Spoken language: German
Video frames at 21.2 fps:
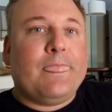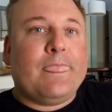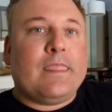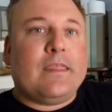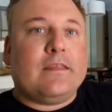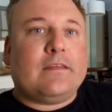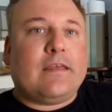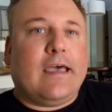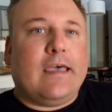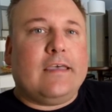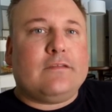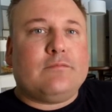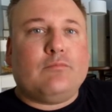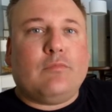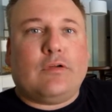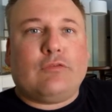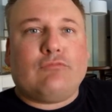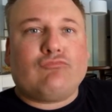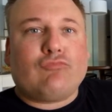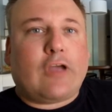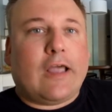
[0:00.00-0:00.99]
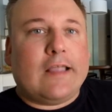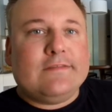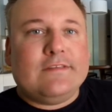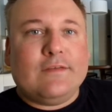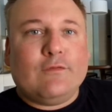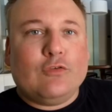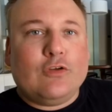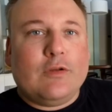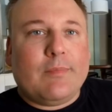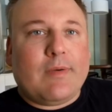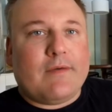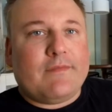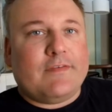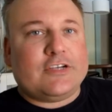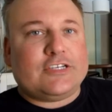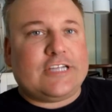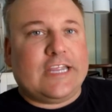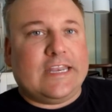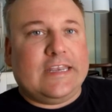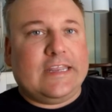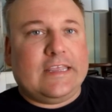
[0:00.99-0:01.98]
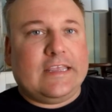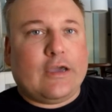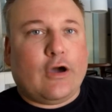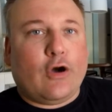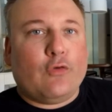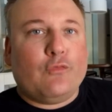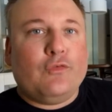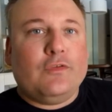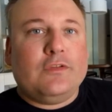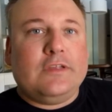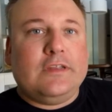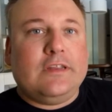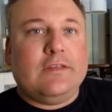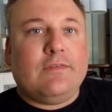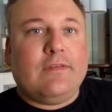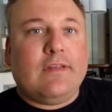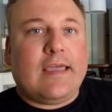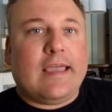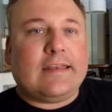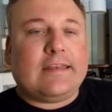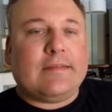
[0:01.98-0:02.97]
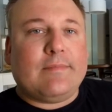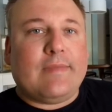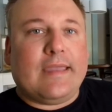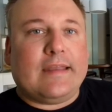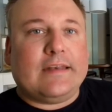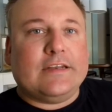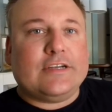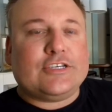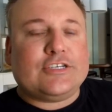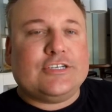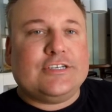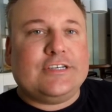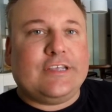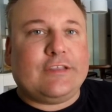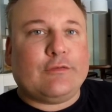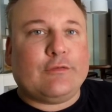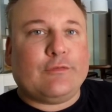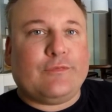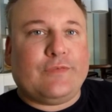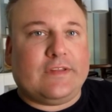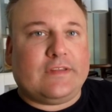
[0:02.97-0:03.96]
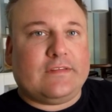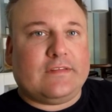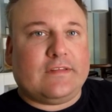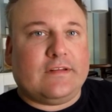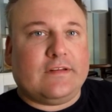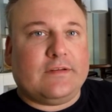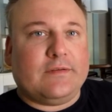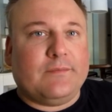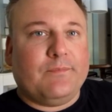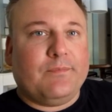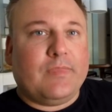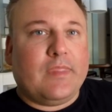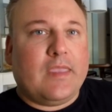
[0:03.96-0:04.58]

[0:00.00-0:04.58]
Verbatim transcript: Das heißt, man kann sich wunderbar verständigen, auch für die, die vielleicht im Englischen nicht so fit sind.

************

▸ YOUR INSTRUCTIONS: Write out exactly, and only, the lines from the line holding "[0:00.00-0:00.99]" through the end of the data, inclusive, without any pictures.

▸ ANSWER:
[0:00.00-0:00.99]
[0:00.99-0:01.98]
[0:01.98-0:02.97]
[0:02.97-0:03.96]
[0:03.96-0:04.58]

[0:00.00-0:04.58]
Verbatim transcript: Das heißt, man kann sich wunderbar verständigen, auch für die, die vielleicht im Englischen nicht so fit sind.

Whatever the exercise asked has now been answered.